Namun, persiapan yang nyaris paripurna seketika gagal. Gagal karena perizinan dari kepolisian yang merupakan perpanjangan pemerintah.
Alasan tak menggelar kompetisi ada dua. Pertama karena masih kondisi corona. Kedua, ini yang cukup di luar ekspektasi: Karena pemilihan kepala daerah alias Pilkada pada 9 Desember 2020.
Ini jelas bikin geleng-geleng kepala. Bagaimana bisa Pilkada kalah dengan fanatiknya sepak bola Indonesia?

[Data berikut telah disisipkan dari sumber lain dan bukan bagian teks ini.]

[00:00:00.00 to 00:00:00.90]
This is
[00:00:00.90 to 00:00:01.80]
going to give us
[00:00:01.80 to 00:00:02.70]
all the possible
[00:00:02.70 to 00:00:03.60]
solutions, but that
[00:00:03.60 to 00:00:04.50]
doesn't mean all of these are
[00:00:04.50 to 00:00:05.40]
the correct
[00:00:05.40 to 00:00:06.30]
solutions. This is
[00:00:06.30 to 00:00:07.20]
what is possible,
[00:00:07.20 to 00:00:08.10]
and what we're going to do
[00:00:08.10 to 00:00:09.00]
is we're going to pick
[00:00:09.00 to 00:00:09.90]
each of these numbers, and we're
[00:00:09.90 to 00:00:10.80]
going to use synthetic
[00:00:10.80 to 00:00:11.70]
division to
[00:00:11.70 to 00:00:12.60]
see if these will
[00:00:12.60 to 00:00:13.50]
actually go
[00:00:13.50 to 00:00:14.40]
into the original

Negara yang jika bermain di level tarkam saja penontonnya nyaris membeludak bahkan tak sedikit yang rusuh.
Suara-suara miring dari warganet kemudian bertebaran di media sosial. Tak sedikit yang mencaci alih-alih berempati soal perkara ini.

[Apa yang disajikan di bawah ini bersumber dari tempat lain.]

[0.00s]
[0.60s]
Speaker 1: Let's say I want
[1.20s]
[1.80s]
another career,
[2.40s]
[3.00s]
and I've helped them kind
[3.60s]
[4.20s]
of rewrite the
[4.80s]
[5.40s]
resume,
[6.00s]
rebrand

Karena Pilkada, PSSI (ceritanya) mengalah. Federasi kembali menyuarakan bahwa kompetisi akan bergulir tahun depan. Di bulan kedua setelah Januari 2021.
Angin segar Jilid III sudah disebar. Regulasi baru kemudian muncul dengan meniadakan degradasi, tapi ada yang promosi. Jangan kaget dengan peraturan sepak bola di negeri kita. l
Klub-klub sepertinya sudah paham. Mereka, meski tak menyuarakan kegelisahan, mulai kompak tak mau lagi mendapat prank dari induk sepak bola sendiri.
Kini, sepak bola kita terus masih menanti kepastian kompetisi. Bagi sebagian yang tak percaya, mereka boleh saja bersikap acuh. Bagi mereka yang percaya, itu juga tak salah, dan dipersilakan menanti.
Namun, perlu dipikirkan betul-betul kalimat yang disampaikan Iriawan di paragraf kesepuluh naskah ini dibuat. Di sana, terlampir kutipan pria dengan nama panggung Iwan Bule menetapkan status kompetisi sepak bola kita sebetulnya.
Jika Anda malas untuk kembali mencari-cari, biar kami tulis di sini sebagai penutup cerita sepak bola kita yang masih begini-gini saja.
''Jika status keadaan darurat tidak diperpanjang oleh pemerintah, kompetisi akan kembali diputar pada 1 Juli 2020.
''Namun, jika keadaan darurat yang sudah ditetapkan pemerintah hingga 29 Mei diperpanjang, kompetisi 2020 akan dihentikan,'' tulis PSSI yang ditandatangani oleh Mochamad Iriawan selaku Ketua Umum, Jumat (27/3/2020).